Испробовав, все что можно: от амулетов Лигу до порошков Рыжей и от унылых песнопений Улле, которым его подучили странствующие норды, до воя Одина, просящего помощи у возлюбленной, мы почти отчаялись. Горькие смешки разочарования, перемежающиеся непотребной морской бранью мелким дождем пронеслись над палубой. И тут я, полушутя, предложила, на правах дочери колдуньи, провести один простенький ритуал. Проблеск веселья, мелькнувший в словах, задохнулся в зародыше. Три пары человеческих и две пары звериных глаз смотрели на меня серьезно и с надеждой.
Что ж, почувствовав в себе незнакомую силу и помня, как матушка, в один из вечеров в детстве вколачивала в меня Призыв ветров, под успокаивающий аромат кедра и ладанника, я поспешила к притороченным к мачте коробам и сумкам, чтобы выудить из них нужные травы. Маленькое огниво я выпросила у Улле, который в тайне от названой сестры и от матери баловался курительными травами. И в момент, когда ветра слегка изменили направление, разбросав как солому длинные пряди светлых волос, я потянулась мыслями к кромке берега у забытого устья голубой реки.
То, что когда – то давалось с таким трудом, совершалось в мгновение ока. Легкое колебание амулета, который еще хранил остатки защищающей силы Нойты развернулось сильнейшим толчком о борт корабля. Сила, удерживающая его у берегов, до оторопи осязаемая, натянулась трехжильным канатом. Задрожала, как осенний лист и оглушительно цвенькнула, расцепив гибельные объятия.
Мы двинулись вперед. И я в последний раз почувствовала, как едва уловимое касание затронуло молоточек на шее. Это мама прощалась со мной. И благословляла. Навернулись слезы. Сколько я для нее не сделала и не сказала. "Прости меня, матушка! Такая детская просьба. Нойта никогда не обращалась со мной, как с ребенком. И сейчас я бы хотела, чтобы она ответила мне: "Да, родная!" Но, матушка больше ничего не скажет. Дар, отданный даже не мне, а тому или той, что внутри меня, тлел крохотной искоркой. Нужны годы и много сил, чтобы она разъярилась пламенем. Это будет потом.
А сейчас меня ничего не пугало. С ранних лет, истоптав вдоль и поперек окрестности озера, я знала его больше, чем саму себя. Но чем ближе тонкий край дальнего берега, места где когда - то бушевала гневом Аор и подвластная ей голубая река, тем сильнее зрела тревога.

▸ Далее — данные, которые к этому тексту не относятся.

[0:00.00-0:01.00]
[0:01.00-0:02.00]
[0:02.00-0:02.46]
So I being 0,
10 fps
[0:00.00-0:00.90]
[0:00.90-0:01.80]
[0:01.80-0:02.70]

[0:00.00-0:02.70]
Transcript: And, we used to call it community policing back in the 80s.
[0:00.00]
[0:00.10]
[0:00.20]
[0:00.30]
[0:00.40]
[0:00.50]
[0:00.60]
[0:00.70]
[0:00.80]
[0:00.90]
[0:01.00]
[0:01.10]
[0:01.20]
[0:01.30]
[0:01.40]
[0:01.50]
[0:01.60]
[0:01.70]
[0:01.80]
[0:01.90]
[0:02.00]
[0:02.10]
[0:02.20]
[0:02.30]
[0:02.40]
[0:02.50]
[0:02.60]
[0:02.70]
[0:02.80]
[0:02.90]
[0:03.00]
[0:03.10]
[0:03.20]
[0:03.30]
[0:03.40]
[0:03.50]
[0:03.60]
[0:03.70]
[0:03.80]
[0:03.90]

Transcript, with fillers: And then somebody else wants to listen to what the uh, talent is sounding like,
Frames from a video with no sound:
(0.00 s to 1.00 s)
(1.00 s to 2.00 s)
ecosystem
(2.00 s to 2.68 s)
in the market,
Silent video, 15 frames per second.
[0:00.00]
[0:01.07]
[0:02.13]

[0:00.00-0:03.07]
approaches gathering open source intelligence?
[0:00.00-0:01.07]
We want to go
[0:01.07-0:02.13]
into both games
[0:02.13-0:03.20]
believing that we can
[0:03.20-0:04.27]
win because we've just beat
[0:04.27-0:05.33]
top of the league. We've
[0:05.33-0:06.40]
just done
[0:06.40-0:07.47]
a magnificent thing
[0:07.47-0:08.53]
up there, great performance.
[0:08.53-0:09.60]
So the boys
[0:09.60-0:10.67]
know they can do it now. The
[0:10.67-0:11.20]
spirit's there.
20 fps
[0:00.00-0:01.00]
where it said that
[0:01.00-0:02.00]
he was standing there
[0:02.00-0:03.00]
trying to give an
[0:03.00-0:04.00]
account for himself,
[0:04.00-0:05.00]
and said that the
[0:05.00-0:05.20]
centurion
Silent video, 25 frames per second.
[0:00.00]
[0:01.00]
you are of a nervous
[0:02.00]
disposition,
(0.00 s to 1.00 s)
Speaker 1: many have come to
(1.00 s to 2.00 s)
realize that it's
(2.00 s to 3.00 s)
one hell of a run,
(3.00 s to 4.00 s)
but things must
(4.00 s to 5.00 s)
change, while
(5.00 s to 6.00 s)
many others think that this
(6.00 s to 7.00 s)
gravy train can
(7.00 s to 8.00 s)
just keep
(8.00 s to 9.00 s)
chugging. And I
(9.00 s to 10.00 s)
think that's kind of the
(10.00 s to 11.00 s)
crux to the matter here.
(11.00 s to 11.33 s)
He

Тихо, тихо, словно не на живом судне, а на погребальной лодке нордов, мы прошли это издревле гиблое место. Нос дракара внезапно вильнул влево, натолкнувшись на препятствие в воде. Корабельные доски резво выскочили из-под ног, очутившись в тот же миг на уровне глаз и я провалилась в забытье.
Очнулась в заботливых объятьях Лигу, который теперь был одет в странно знакомое одеяние. Сжав отливающую золотом ладонь в руках, я пригляделась лучше. Так и есть. Та песочно - коричневая куртка, в которой он лежал на кровати Гайра вновь была на нем. Однако,она выглядела еще более потрепанной и открывала глазам гораздо больше гладкой кожи, посеребренной сетью шрамов. Эта привязанность к памятным вещам и моментам, когда он был слаб, сперва насторожила. Но то, с каким вызовом он смотрел на Буревестницу, поправляя складки на обнаженной груди и притягательном торсе, заставило меня обреченно хмыкнуть.